## THE TASK:
Give a faithful, exact copy of all entries, minus the images.

====

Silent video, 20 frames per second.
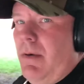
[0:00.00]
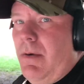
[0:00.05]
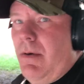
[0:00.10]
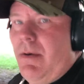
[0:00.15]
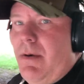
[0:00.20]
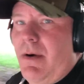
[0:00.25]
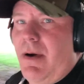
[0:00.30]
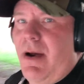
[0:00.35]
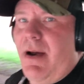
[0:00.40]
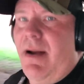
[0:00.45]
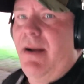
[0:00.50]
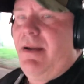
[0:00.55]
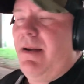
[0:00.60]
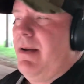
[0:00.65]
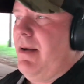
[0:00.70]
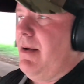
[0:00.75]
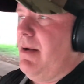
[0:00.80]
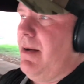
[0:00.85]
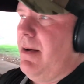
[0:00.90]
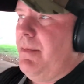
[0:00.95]
All right,
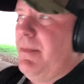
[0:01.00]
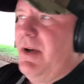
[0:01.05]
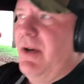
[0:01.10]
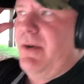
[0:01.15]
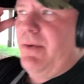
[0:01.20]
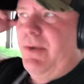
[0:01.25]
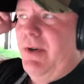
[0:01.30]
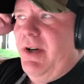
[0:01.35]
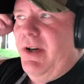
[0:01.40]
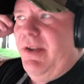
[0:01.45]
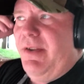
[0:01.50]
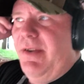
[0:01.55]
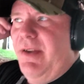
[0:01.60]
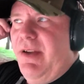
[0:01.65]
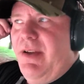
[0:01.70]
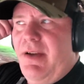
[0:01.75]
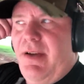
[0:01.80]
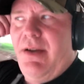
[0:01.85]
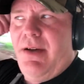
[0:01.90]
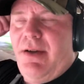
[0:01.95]
I'm going to run
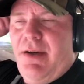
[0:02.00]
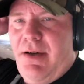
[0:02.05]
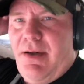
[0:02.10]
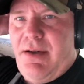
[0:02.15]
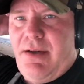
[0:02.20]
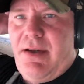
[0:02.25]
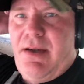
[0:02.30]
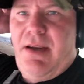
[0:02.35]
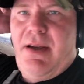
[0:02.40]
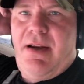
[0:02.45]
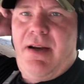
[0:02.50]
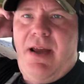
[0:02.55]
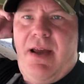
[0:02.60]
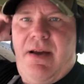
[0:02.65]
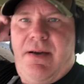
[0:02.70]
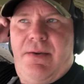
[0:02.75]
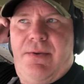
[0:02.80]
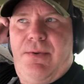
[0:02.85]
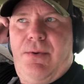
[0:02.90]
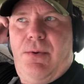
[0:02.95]
the King
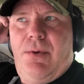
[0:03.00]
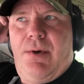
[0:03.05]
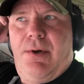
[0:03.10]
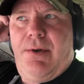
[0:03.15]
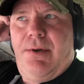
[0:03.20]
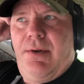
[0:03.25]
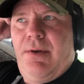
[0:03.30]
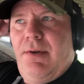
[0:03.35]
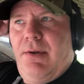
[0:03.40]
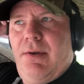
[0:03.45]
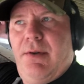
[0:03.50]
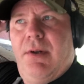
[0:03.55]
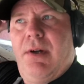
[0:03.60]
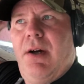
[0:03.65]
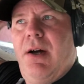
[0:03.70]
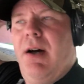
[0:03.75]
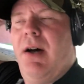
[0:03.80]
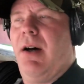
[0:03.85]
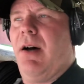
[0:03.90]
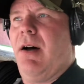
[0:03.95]
Hackathorn
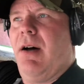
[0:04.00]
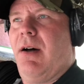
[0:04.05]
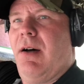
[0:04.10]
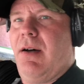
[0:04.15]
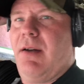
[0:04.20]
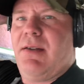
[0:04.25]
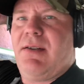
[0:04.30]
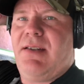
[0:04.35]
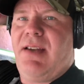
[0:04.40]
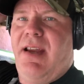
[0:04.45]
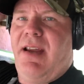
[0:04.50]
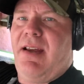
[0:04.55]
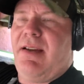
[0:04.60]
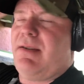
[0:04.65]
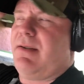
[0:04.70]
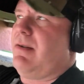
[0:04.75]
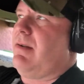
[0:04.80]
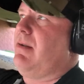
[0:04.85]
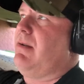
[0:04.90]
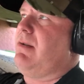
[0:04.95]

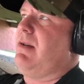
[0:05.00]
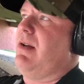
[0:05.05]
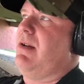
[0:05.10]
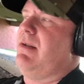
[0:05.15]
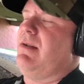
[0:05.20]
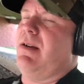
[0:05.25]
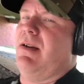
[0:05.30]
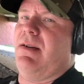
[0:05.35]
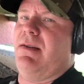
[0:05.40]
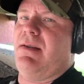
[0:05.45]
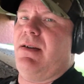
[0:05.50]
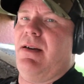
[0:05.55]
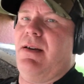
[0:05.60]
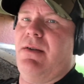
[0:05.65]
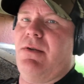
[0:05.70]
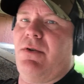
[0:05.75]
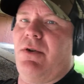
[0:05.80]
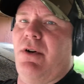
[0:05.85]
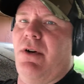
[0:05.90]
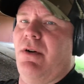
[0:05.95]
test
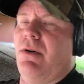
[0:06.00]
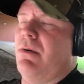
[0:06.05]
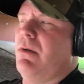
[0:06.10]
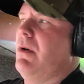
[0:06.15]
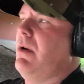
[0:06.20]
10-10-10 drill,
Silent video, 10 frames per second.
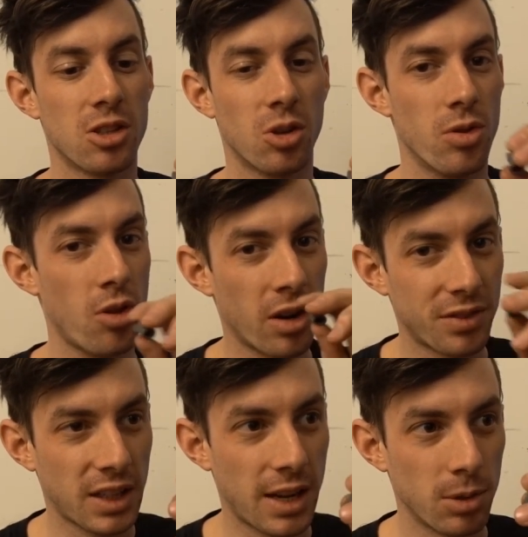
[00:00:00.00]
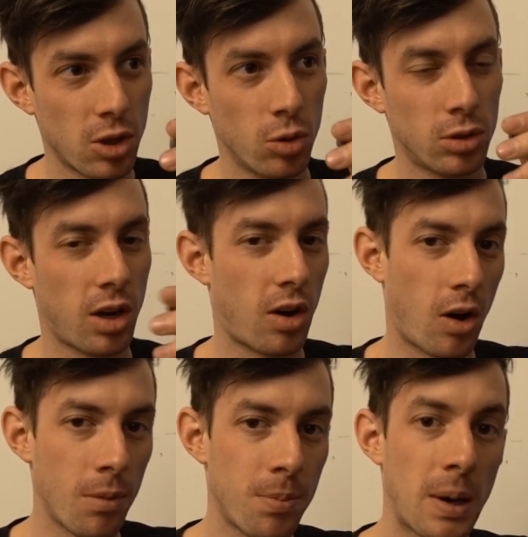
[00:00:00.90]
So none of them could
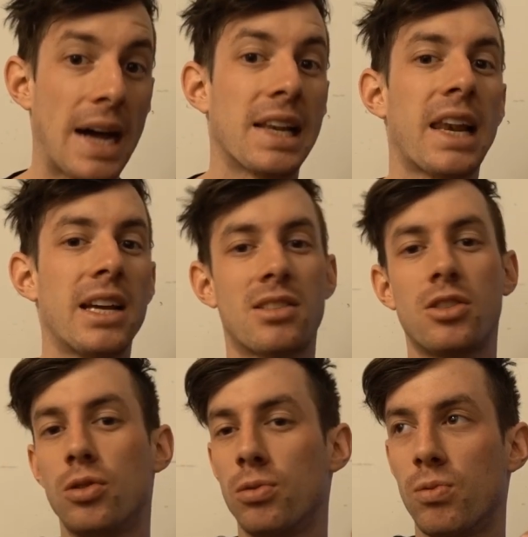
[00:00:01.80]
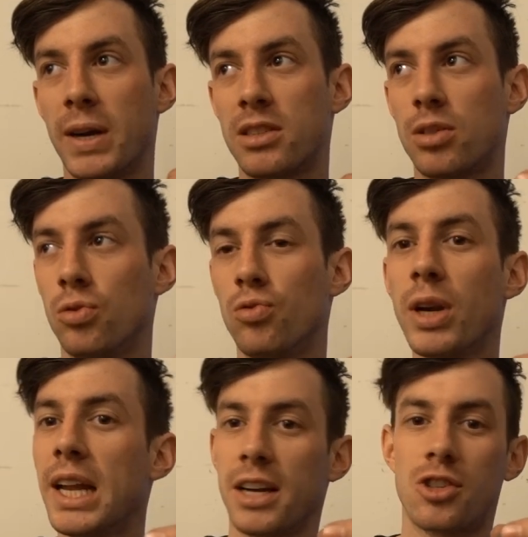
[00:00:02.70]
hop unless you went to
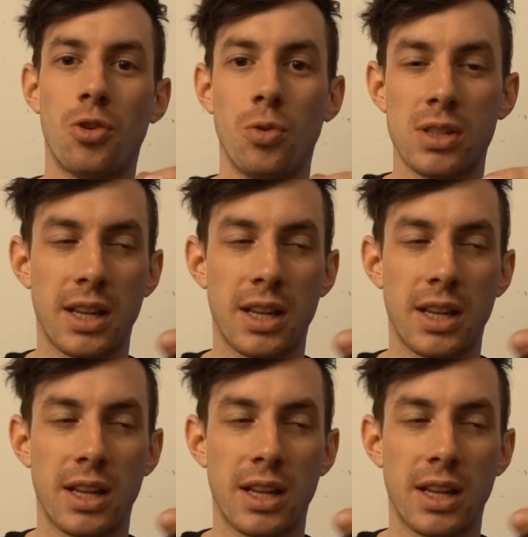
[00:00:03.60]
really high joules.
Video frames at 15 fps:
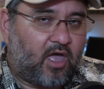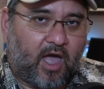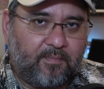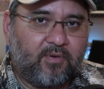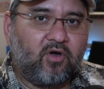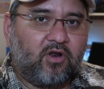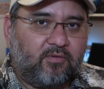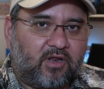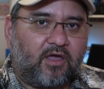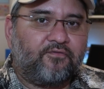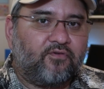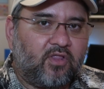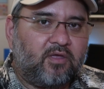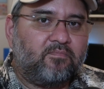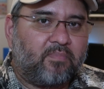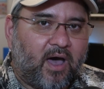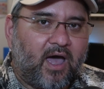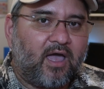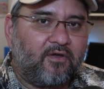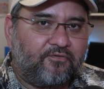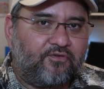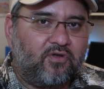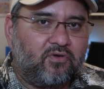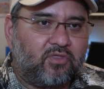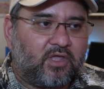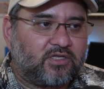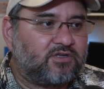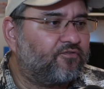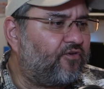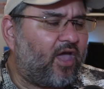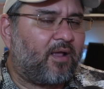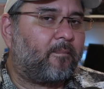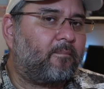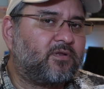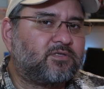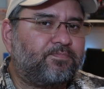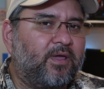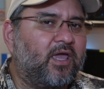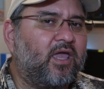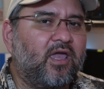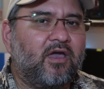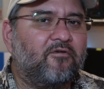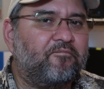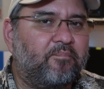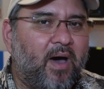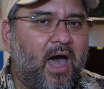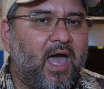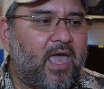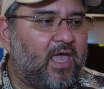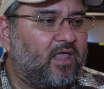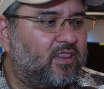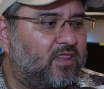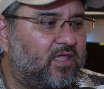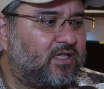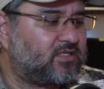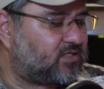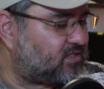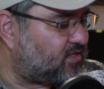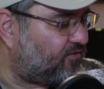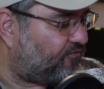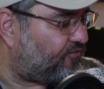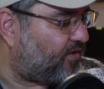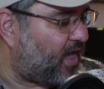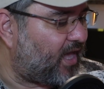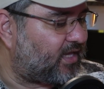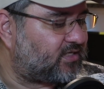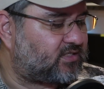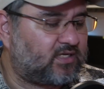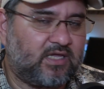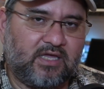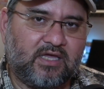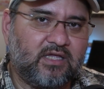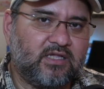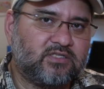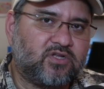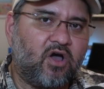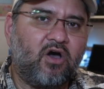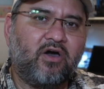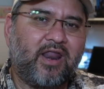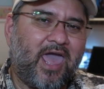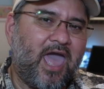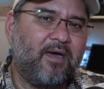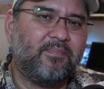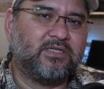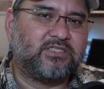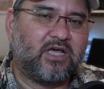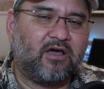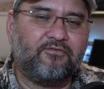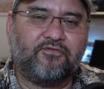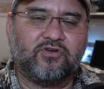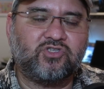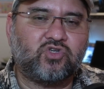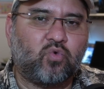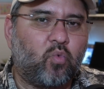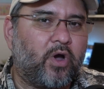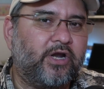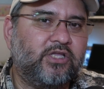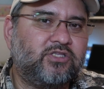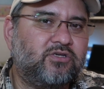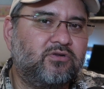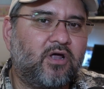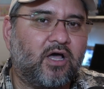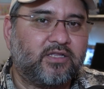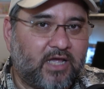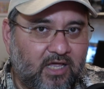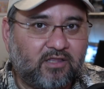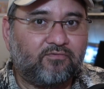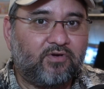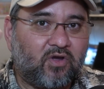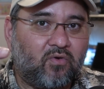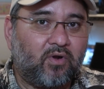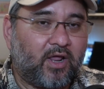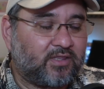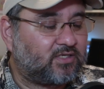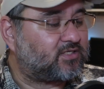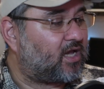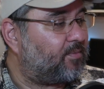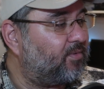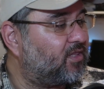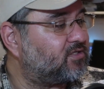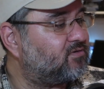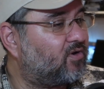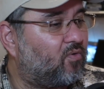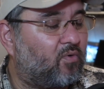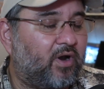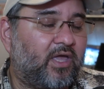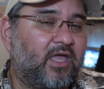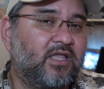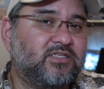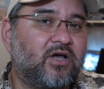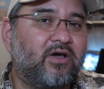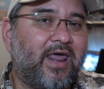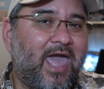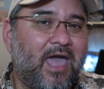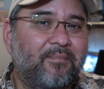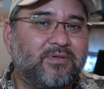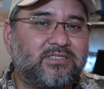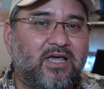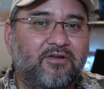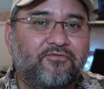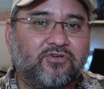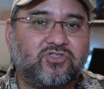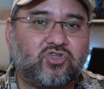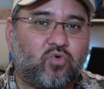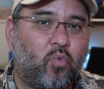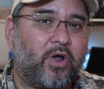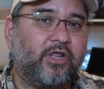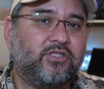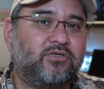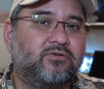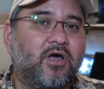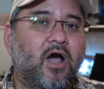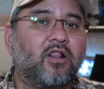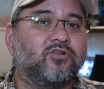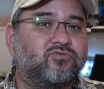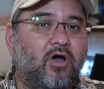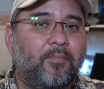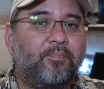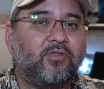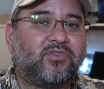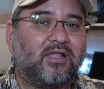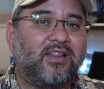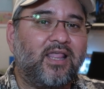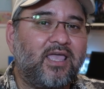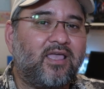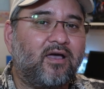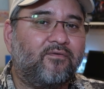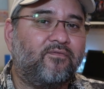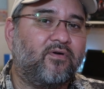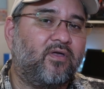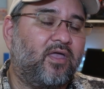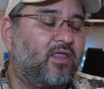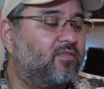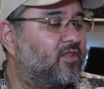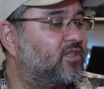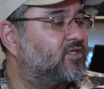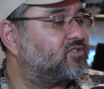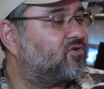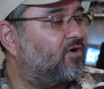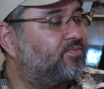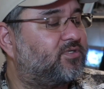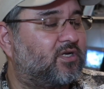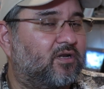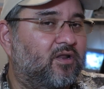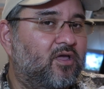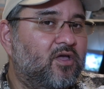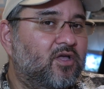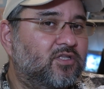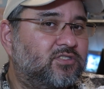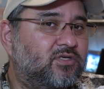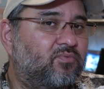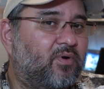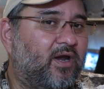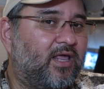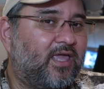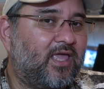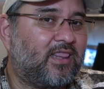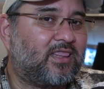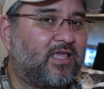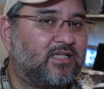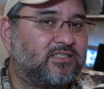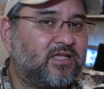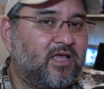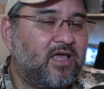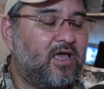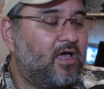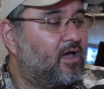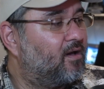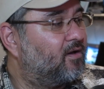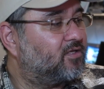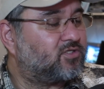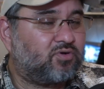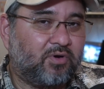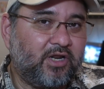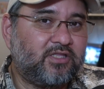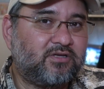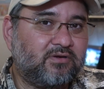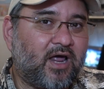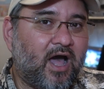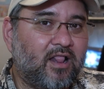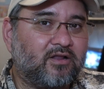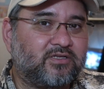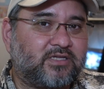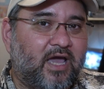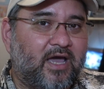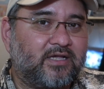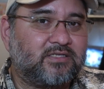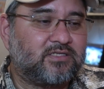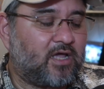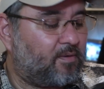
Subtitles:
I'm going to definitely buy a few of these. In fact, speaking of buying, this device is on Amazon for $22. At the time of this recording, it's on Amazon for $22. So I'll put the link in the description to where to get this. $22, guys.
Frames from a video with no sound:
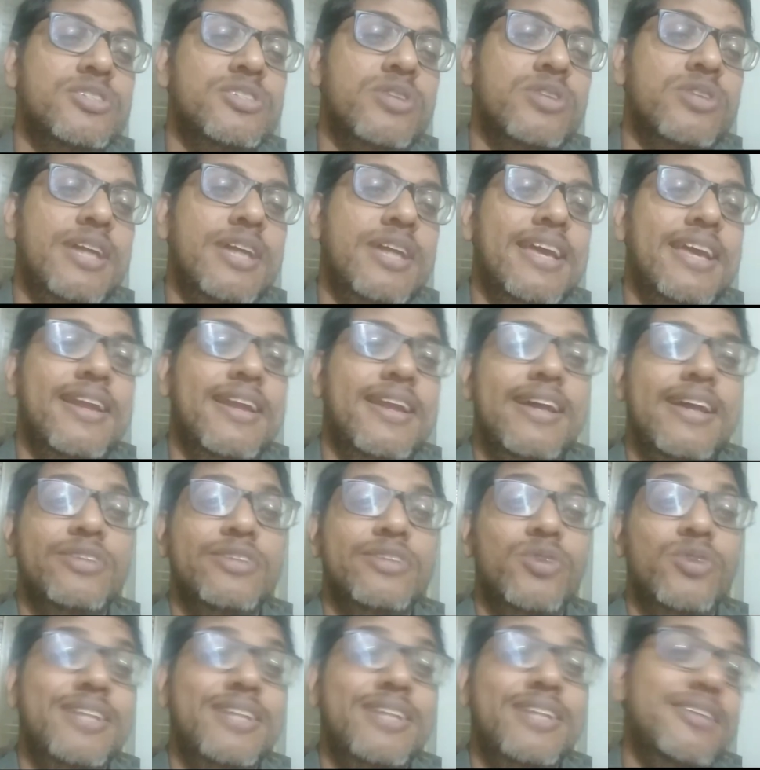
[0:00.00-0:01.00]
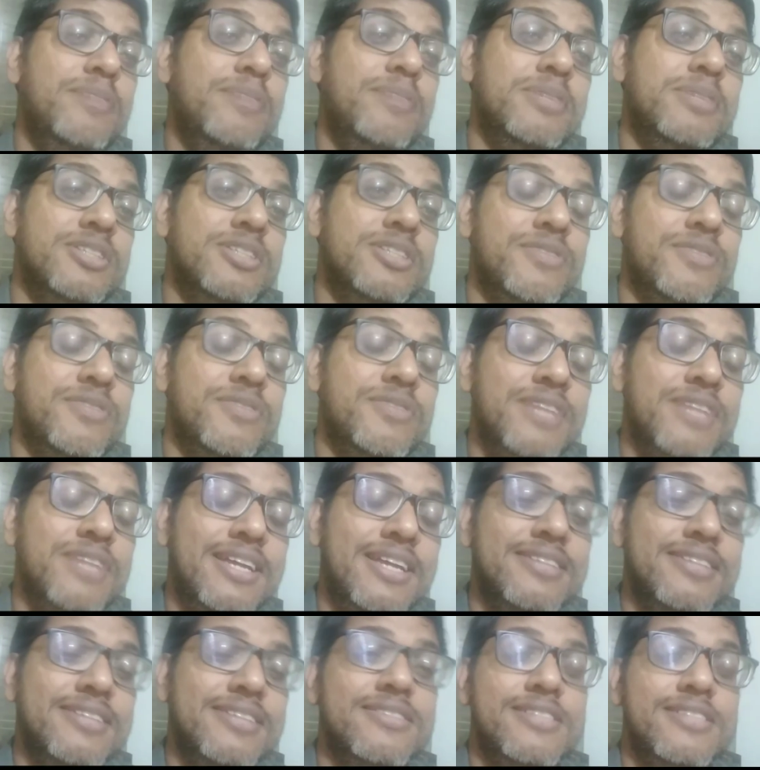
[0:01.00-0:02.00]
Today, Kerala has only 3% of the
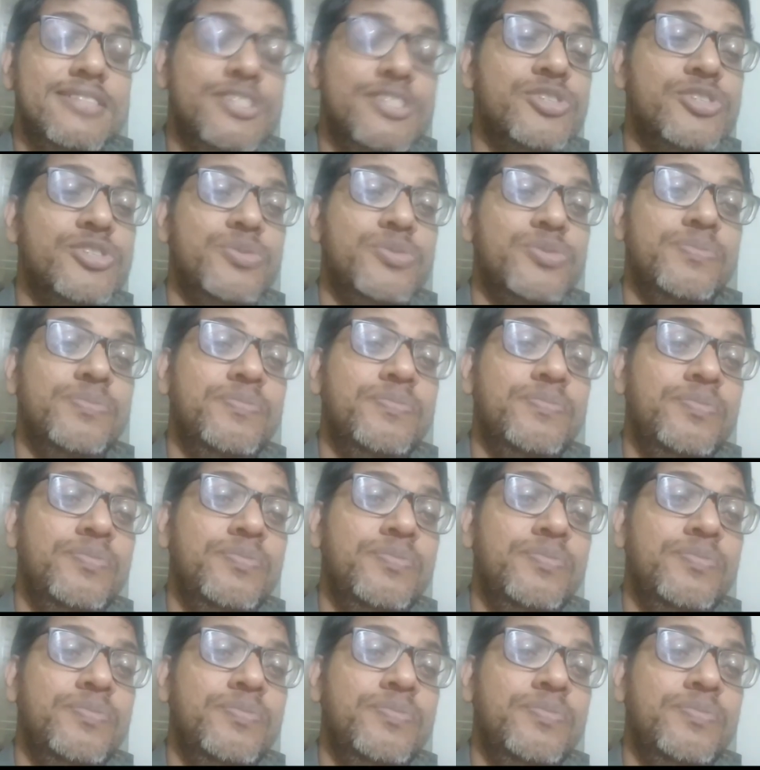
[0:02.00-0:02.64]
cases. It's true.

====

## COMPLETED TASK:
Silent video, 20 frames per second.
[0:00.00]
[0:00.05]
[0:00.10]
[0:00.15]
[0:00.20]
[0:00.25]
[0:00.30]
[0:00.35]
[0:00.40]
[0:00.45]
[0:00.50]
[0:00.55]
[0:00.60]
[0:00.65]
[0:00.70]
[0:00.75]
[0:00.80]
[0:00.85]
[0:00.90]
[0:00.95]
All right,
[0:01.00]
[0:01.05]
[0:01.10]
[0:01.15]
[0:01.20]
[0:01.25]
[0:01.30]
[0:01.35]
[0:01.40]
[0:01.45]
[0:01.50]
[0:01.55]
[0:01.60]
[0:01.65]
[0:01.70]
[0:01.75]
[0:01.80]
[0:01.85]
[0:01.90]
[0:01.95]
I'm going to run
[0:02.00]
[0:02.05]
[0:02.10]
[0:02.15]
[0:02.20]
[0:02.25]
[0:02.30]
[0:02.35]
[0:02.40]
[0:02.45]
[0:02.50]
[0:02.55]
[0:02.60]
[0:02.65]
[0:02.70]
[0:02.75]
[0:02.80]
[0:02.85]
[0:02.90]
[0:02.95]
the King
[0:03.00]
[0:03.05]
[0:03.10]
[0:03.15]
[0:03.20]
[0:03.25]
[0:03.30]
[0:03.35]
[0:03.40]
[0:03.45]
[0:03.50]
[0:03.55]
[0:03.60]
[0:03.65]
[0:03.70]
[0:03.75]
[0:03.80]
[0:03.85]
[0:03.90]
[0:03.95]
Hackathorn
[0:04.00]
[0:04.05]
[0:04.10]
[0:04.15]
[0:04.20]
[0:04.25]
[0:04.30]
[0:04.35]
[0:04.40]
[0:04.45]
[0:04.50]
[0:04.55]
[0:04.60]
[0:04.65]
[0:04.70]
[0:04.75]
[0:04.80]
[0:04.85]
[0:04.90]
[0:04.95]

[0:05.00]
[0:05.05]
[0:05.10]
[0:05.15]
[0:05.20]
[0:05.25]
[0:05.30]
[0:05.35]
[0:05.40]
[0:05.45]
[0:05.50]
[0:05.55]
[0:05.60]
[0:05.65]
[0:05.70]
[0:05.75]
[0:05.80]
[0:05.85]
[0:05.90]
[0:05.95]
test
[0:06.00]
[0:06.05]
[0:06.10]
[0:06.15]
[0:06.20]
10-10-10 drill,
Silent video, 10 frames per second.
[00:00:00.00]
[00:00:00.90]
So none of them could
[00:00:01.80]
[00:00:02.70]
hop unless you went to
[00:00:03.60]
really high joules.
Video frames at 15 fps:
Subtitles:
I'm going to definitely buy a few of these. In fact, speaking of buying, this device is on Amazon for $22. At the time of this recording, it's on Amazon for $22. So I'll put the link in the description to where to get this. $22, guys.
Frames from a video with no sound:
[0:00.00-0:01.00]
[0:01.00-0:02.00]
Today, Kerala has only 3% of the
[0:02.00-0:02.64]
cases. It's true.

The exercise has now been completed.